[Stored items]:
□ □ □

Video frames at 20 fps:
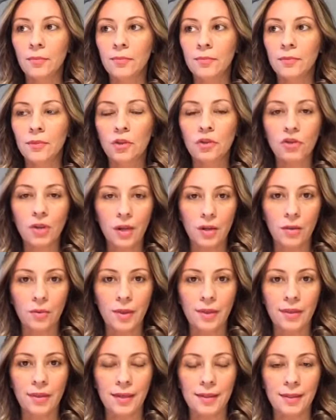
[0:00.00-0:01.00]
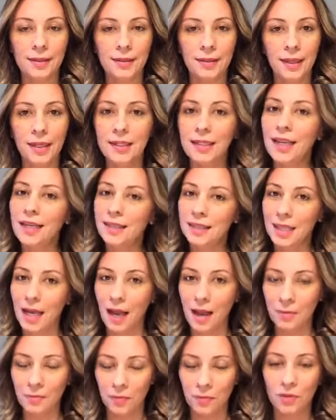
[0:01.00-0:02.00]
struggle with this. It takes
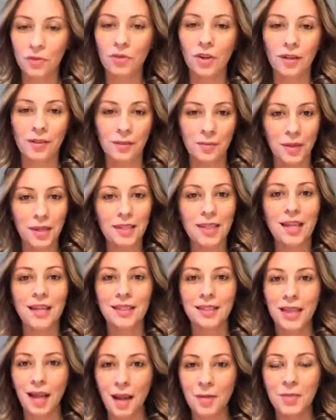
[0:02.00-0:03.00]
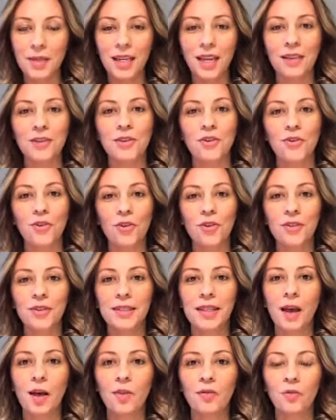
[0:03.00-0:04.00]
time. Trust me, it takes time to get to know
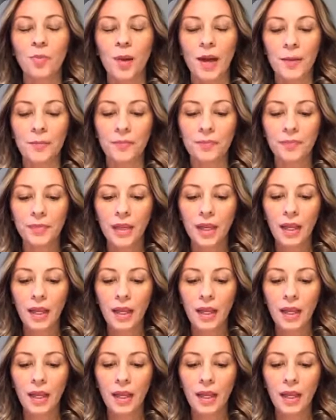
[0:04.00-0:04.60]
yourself. But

□ □ □

[Task requirements]: What is needed is an exact copy of the records above, with no pictures in it.

[Result]:
Video frames at 20 fps:
[0:00.00-0:01.00]
[0:01.00-0:02.00]
struggle with this. It takes
[0:02.00-0:03.00]
[0:03.00-0:04.00]
time. Trust me, it takes time to get to know
[0:04.00-0:04.60]
yourself. But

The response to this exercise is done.